Diffondere una maldicenza sembra oggi un meccanismo doveroso, tribale e persecutorio, amplificato dagli algoritmi dei social media. Alfredo Mascheroni è un ragazzo che suo malgrado è divenuto protagonista di un'infame bufala diffamatoria.

Il suo nome e profilo FB hanno iniziato a circolare via Facebook e via Whatsapp. Nel messaggio, Alfredo Mascheroni veniva accusato di essere un pedofilo e, come da copione, proseguiva, invitando tutti i propri contatti a condividere la segnalazione per allertare quante più persone possibili. Nonostante fosse tutto falso e diverse testate online avessero raccontato la storia di Alfredo, confutando l'infame bufala, dopo giorni di minacce e insulti, il ragazzo si è trovato le vetrine del suo locale a Collecchio, in provincia di Parma, imbrattate da offensive scritte in vernice rossa.

Come una lettera scarlatta, un ragazzo innocente si sveglia in una mattina qualsiasi con la reputazione ormai distrutta, additato pedofilo senza prova alcuna.

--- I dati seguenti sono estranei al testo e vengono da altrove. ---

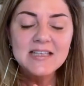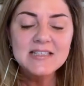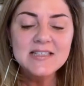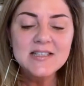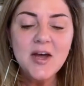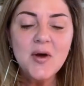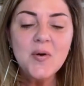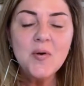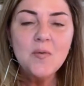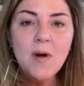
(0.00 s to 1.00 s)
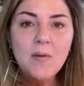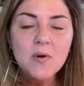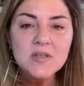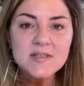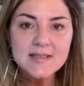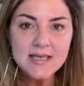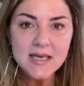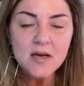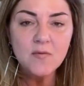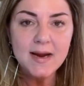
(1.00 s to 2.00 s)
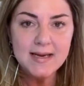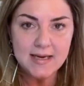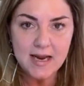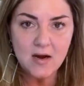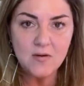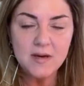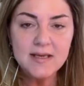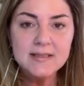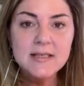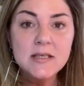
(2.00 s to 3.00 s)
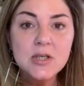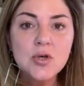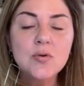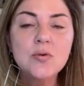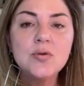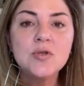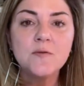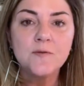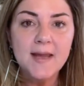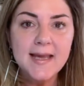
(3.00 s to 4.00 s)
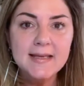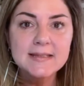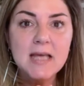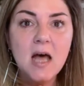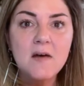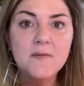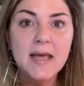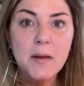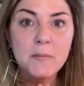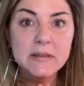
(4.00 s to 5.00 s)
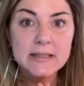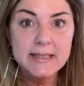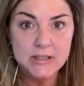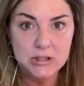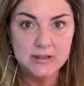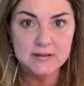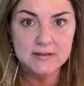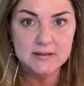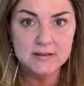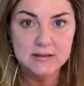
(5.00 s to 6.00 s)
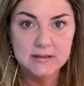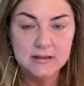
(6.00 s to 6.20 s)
And so what we're seeing right now is a huge phase of completions.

Ma la colpa non è soltanto di chi ha inventato la crudele maldicenza, che speriamo venga scoperto e perseguito, ma anche di chi persiste a condividere notizie diffamatorie senza sprecarsi di verificare la veridicità della segnalazione. Come se diffondere una maldicenza facesse parte di un rito tribale e persecutorio doveroso, amplificato dalla viralità del web. Veleni iniettati per privare la vittima di ogni difesa.

Mia Martini, la prima vittima di fake news e Tiziana Cantone, la prima vittima del web

Il 12 maggio, ricorreva la morte di Mia Martini, accaduta ventidue anni fa; la prima vittima di fake news e poi di bullismo.

Dicevano portasse jella e nessuno osava pronunciare il suo nome. Nei primi anni ottanta, il crollo di un telone dal palco da cui doveva esibirsi e la tragica scomparsa di due musicisti della sua band in un incidente d'auto, furono le cause scatenanti del calvario di questa artista.

Un bullismo feroce e consapevole: quello di certi suoi colleghi, giornalisti, impresari che la evitavano come fosse contagiosa.

Nella memoria collettiva anche la straziante storia di Tiziana Cantone, la 31enne di Mugnano che alcuni mesi fa, si è suicidata dopo che alcuni suoi video hot erano divenuti virali sul web e la prima ad essere definita "vittima del web".

Una ragazza che aveva smesso di uscire di casa perché riconosciuta e derisa. Si è impiccata ad una porta, sola e rassegnata a una giustizia lenta e confusa che malgrado le svariate integrazioni alla denuncia, non iscriveva nessuno nel registro degli indagati.

Uccisa forse dalla bigotteria italiana, perché se una donna si diverte a fare sesso, è una prostituta, l'uomo "Uno buono".

Il cicaleccio morboso amplificato dal social

Sul social c'è questa voglia perversa di dare un giudizio su tutto, smaniosi di qualche secondo di protagonismo: chi fa battute, chi la butta sul ridere, chi insulta, chi offende, non fermandoci neanche di fronte alla morte, in questo perenne cicaleccio morboso, che oggi per colpa del web, ci tocca pure leggere.